I don't know how many Masscop subscribers marched in the funeral last Saturday but I wanted to say how impressed I was with the sheer number of officers, troopers, sheriff deputies, CO's, firemen, EMT's, etc.. who marched in this procession, by some accounts 4000+. I was also impressed with the number of "Brass" who marched. To my rear was the Chief of a large P.D as well as countless Chiefs from smaller P.D.'s from around the region, along with legions of LT's and Sgt's. But I think what most impressed me was the number of civilians lining Elm Street and the surrounding streets we marched thru.
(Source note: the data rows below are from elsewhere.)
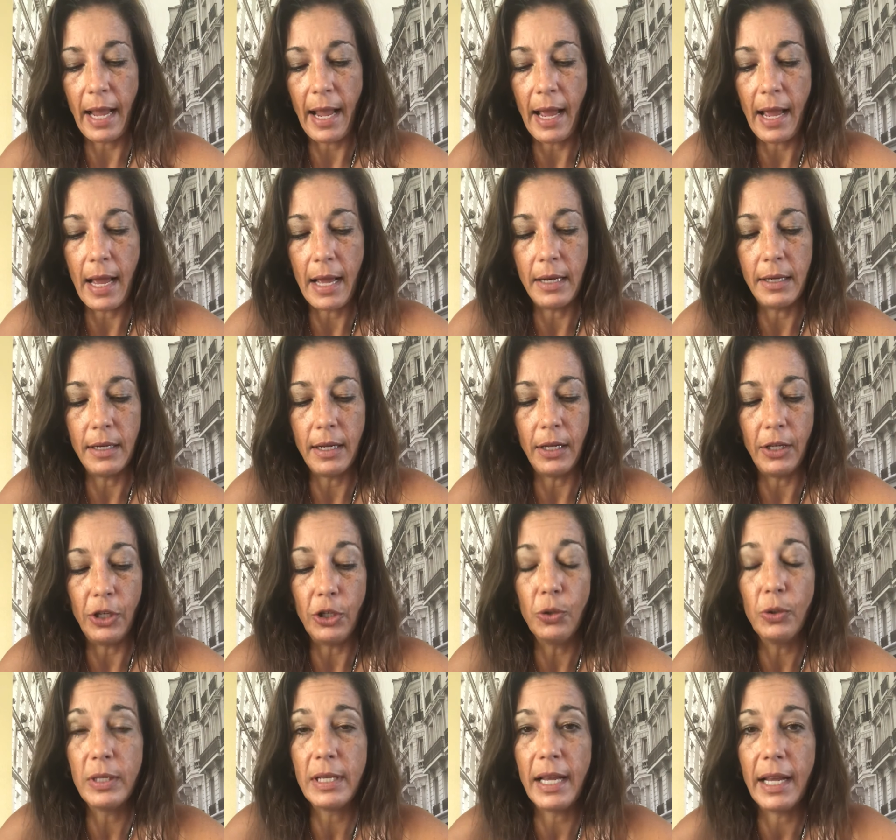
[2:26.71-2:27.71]
and
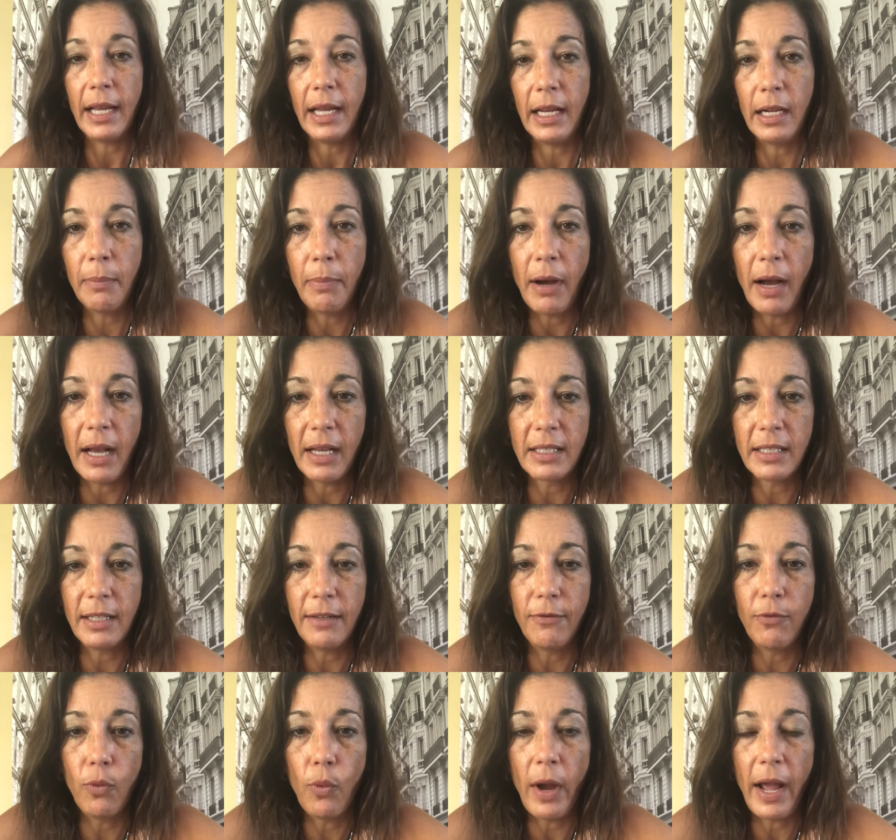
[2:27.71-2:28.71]
using it in a
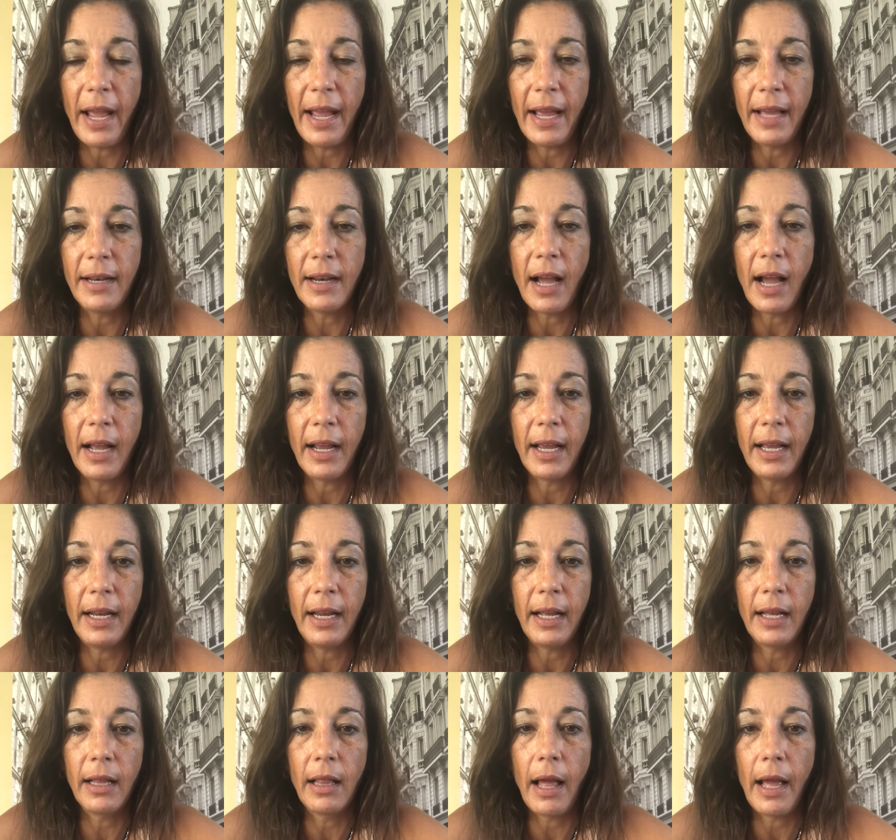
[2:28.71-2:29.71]
positive way and not
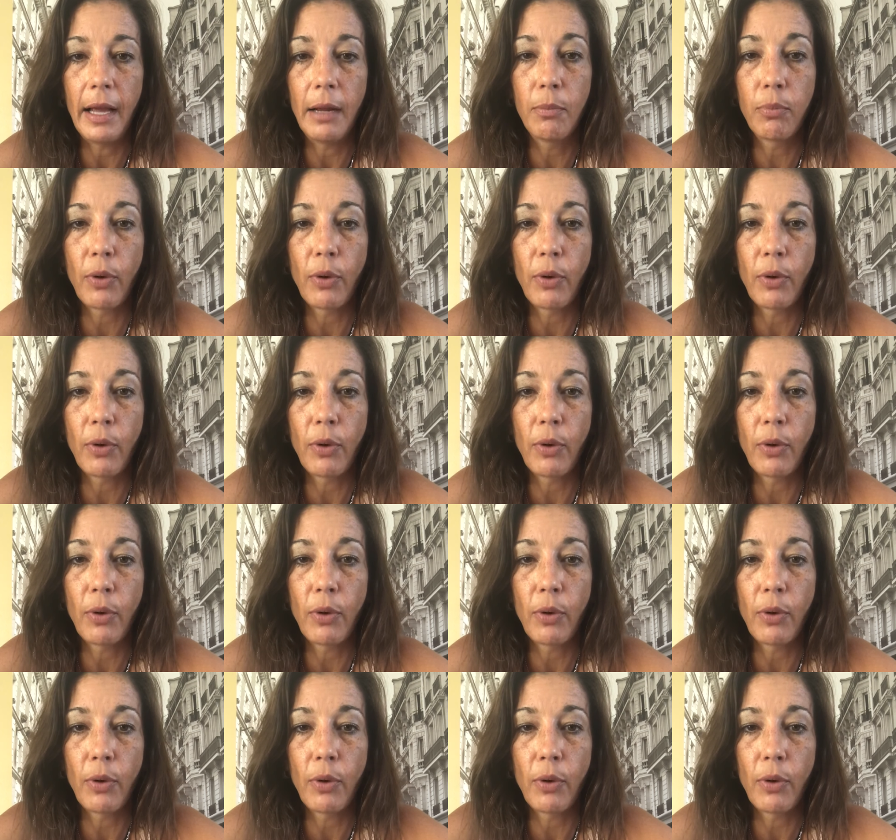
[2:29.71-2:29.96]
getting like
It was quite a sight. 

But I'll tell you this, as much as I was impressed by my fellow brothers and sisters, I hope I never have to march in one again. As the father of three young kids, the sight of those two boys with their fathers' shirt on was almost too much.


----------



## NH Cop (Aug 27, 2005)

Well said.


----------



## THE RP (Oct 1, 2005)

Absolutely well said Duff...The MPD guys were overwhelmed and really needed the support..It was outstanding.


----------



## Bravo2-7 (Jan 9, 2005)

Very well said Duff, the whole thing was extremely impressive. It was the first I have been to since becoming an officer. I can only hope it will be my last.


----------



## Guest (Oct 24, 2006)

Bravo2-7 said:


> Very well said Duff, the whole thing was extremely impressive. It was the first I have been to since becoming an officer. I can only hope it will be my last.


Unfortunately, it won't be.


----------



## Bravo2-7 (Jan 9, 2005)

Delta784 said:


> Unfortunately, it won't be.


Yeah, I know that is true but one can hope


----------



## dave7336 (Mar 25, 2006)

I had the honor of marching in the funeral. It was the very least that one could do to pay respects to Officer Briggs, his family and his brother and sister officers.
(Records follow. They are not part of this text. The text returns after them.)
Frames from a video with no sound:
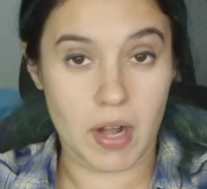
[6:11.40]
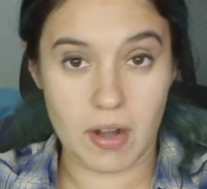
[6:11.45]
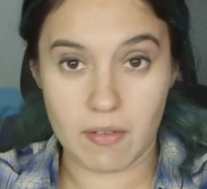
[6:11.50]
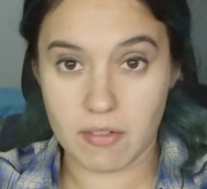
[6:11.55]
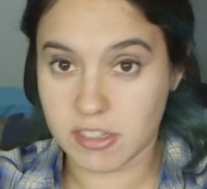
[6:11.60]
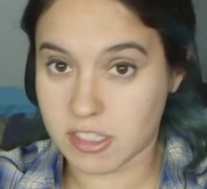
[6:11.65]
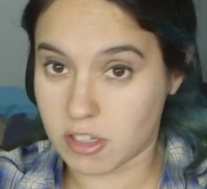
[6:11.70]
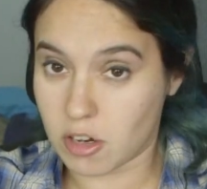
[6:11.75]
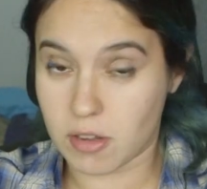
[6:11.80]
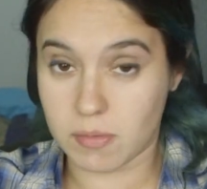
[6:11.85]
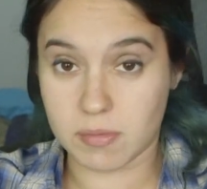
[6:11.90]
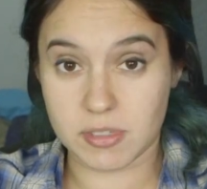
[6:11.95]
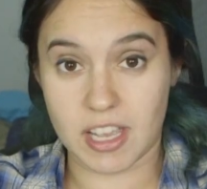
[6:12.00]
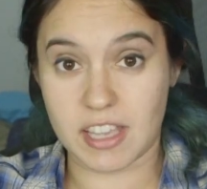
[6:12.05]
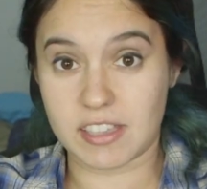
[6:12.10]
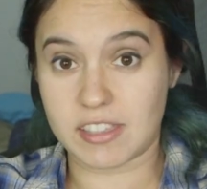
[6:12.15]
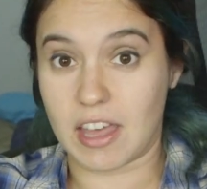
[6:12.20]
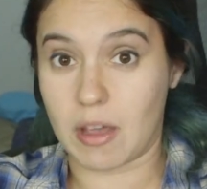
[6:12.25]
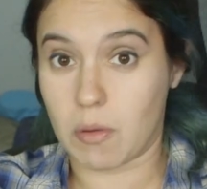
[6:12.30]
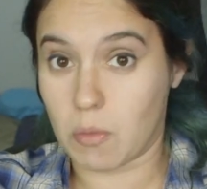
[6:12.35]
whatever
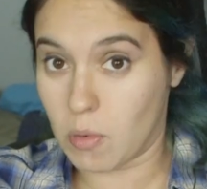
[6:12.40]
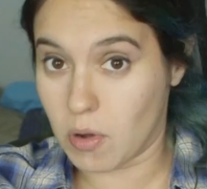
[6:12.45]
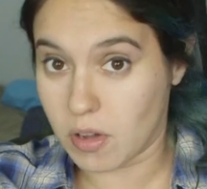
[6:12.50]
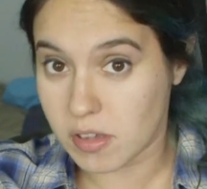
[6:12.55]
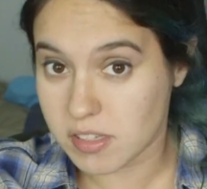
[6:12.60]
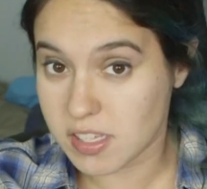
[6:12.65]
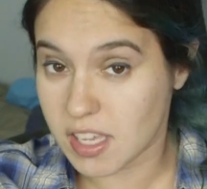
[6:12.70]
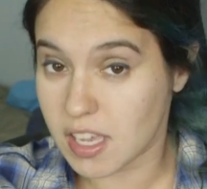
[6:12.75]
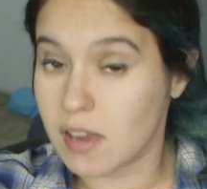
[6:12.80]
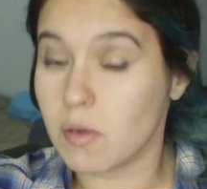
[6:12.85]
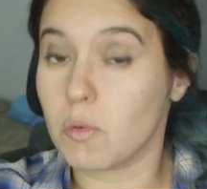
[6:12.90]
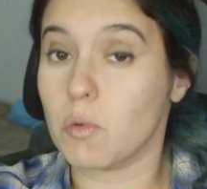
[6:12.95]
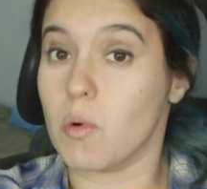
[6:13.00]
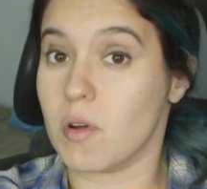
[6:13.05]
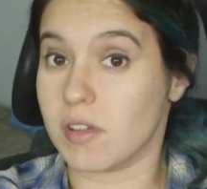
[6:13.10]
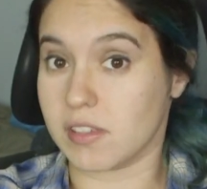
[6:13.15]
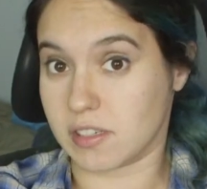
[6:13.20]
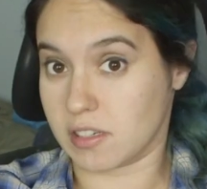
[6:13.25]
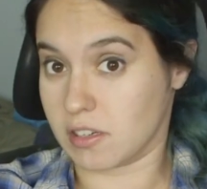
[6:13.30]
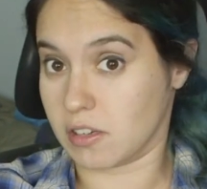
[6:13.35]
circumstance that was, it
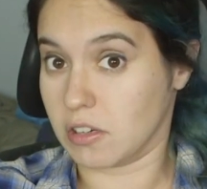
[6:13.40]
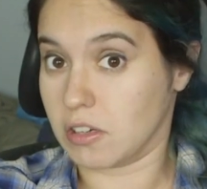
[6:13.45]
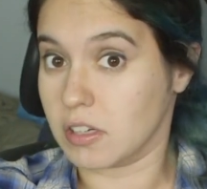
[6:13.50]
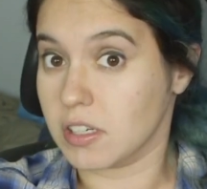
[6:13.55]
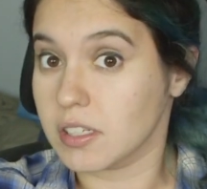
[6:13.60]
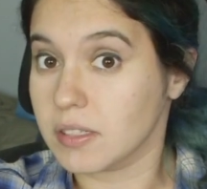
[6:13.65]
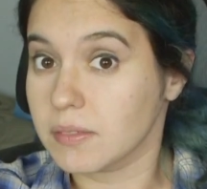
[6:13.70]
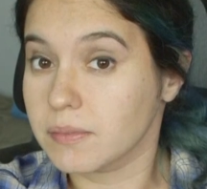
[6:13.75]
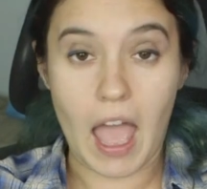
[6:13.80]
wasn't good.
I wish it would be the last, but unfortunately I know it won't be. I was impressed by the motorcycle club that stood at attention with around 40 to 60 American Flags to show their support to Officer Briggs. It was also impressive that the residents of the city came out as well.

Rest in Peace Officer Briggs


----------



## Oscar32 (Sep 20, 2006)

Nice work Duff, very well put.

Within every generation, some receive "a calling,"
A strong urge that cannot be ignored
At first there may be doubts, and even some stalling,
But ultimately, the calling is adored.

Law enforcement is, unquestionably, the noblest profession,
The essence of which, is human and divine
Whose requirements include courage, compassion and discretion
Daily sacrifices upon the altar of mankind.
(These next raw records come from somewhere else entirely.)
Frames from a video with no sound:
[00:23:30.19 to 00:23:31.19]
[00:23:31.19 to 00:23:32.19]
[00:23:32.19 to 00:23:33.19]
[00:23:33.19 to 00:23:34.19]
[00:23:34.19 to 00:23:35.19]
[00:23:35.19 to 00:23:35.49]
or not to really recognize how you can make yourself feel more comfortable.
Being wise and alert comes with the job
To prevent or detect crimes can be dangerous indeed.
Though most people are decent, some will kill or rob,
Some people are simply "bad seeds."

*When a fellow officer falls - you grieve as a whole,*
*Truly tears are shed like no other*
*It is a mourning that comes from the depth of the soul,*
*It is the loss of a sister, it is the loss of a brother.*

But the courage that has sustained you sustains you even more
As you conquer another day or night
Still dedicated, and yet a little more so than before
To stand for what is true, and just, and right.

Rest in Peace Officer Briggs


----------



## Guest (Oct 24, 2006)

Essex County Sheriff Frank Cousins didn't even send his honor guard. wouldn't allow any dept. vehical to be used to transport officers to and from the funeral and denied anyone a personal day to attend on there own.
But he gave 43 people the day off last month to go to the Sheriff's conferance he held.
Way to go Sheriff! your a disgrace!


----------



## dave7336 (Mar 25, 2006)

crazy irish said:


> Essex County Sheriff Frank Cousins didn't even send his honor guard. wouldn't allow any dept. vehical to be used to transport officers to and from the funeral and denied anyone a personal day to attend on there own.
> But he gave 43 people the day off last month to go to the Sheriff's conferance he held.
> Way to go Sheriff! your a disgrace!


He would probably let them go to a Deval Patrick rally....He should be ashamed to look in the mirror!!! Disgrace is probably the best thing that you could say about him.


----------



## Duff112 (Apr 14, 2006)

crazy irish said:


> Essex County Sheriff Frank Cousins didn't even send his honor guard. wouldn't allow any dept. vehical to be used to transport officers to and from the funeral and denied anyone a personal day to attend on there own.
> But he gave 43 people the day off last month to go to the Sheriff's conferance he held.
> Way to go Sheriff! your a disgrace!


Crazy-

I will say this though, there were a fair amount of you guys marching. Shows well for
at least the rank and file.


----------



## Guest (Oct 25, 2006)

dave7336 said:


> He would probably let them go to a Deval Patrick rally....He should be ashamed to look in the mirror!!! Disgrace is probably the best thing that you could say about him.


Sorry but the Sheriff of Essex County is a HUGE Kerry healey supporter. He's a Republican


----------



## Guest (Oct 25, 2006)

Duff112 said:


> Crazy-
> 
> I will say this though, there were a fair amount of you guys marching. Shows well for
> at least the rank and file.[/quote
> ...


----------



## Duff112 (Apr 14, 2006)

Can't disagree with you there.



crazy irish said:


> Duff112 said:
> 
> 
> > Crazy-
> ...


----------



## dave7336 (Mar 25, 2006)

crazy irish said:


> Sorry but the Sheriff of Essex County is a HUGE Kerry healey supporter. He's a Republican


my mistake...either way, it is still a disgrace he wouldn't show Off. Briggs the proper respect that he deserved.


----------



## Guest (Oct 25, 2006)

dave7336 said:


> my mistake...either way, it is still a disgrace he wouldn't show Off. Briggs the proper respect that he deserved.


Your so right. May he rest in peace.


----------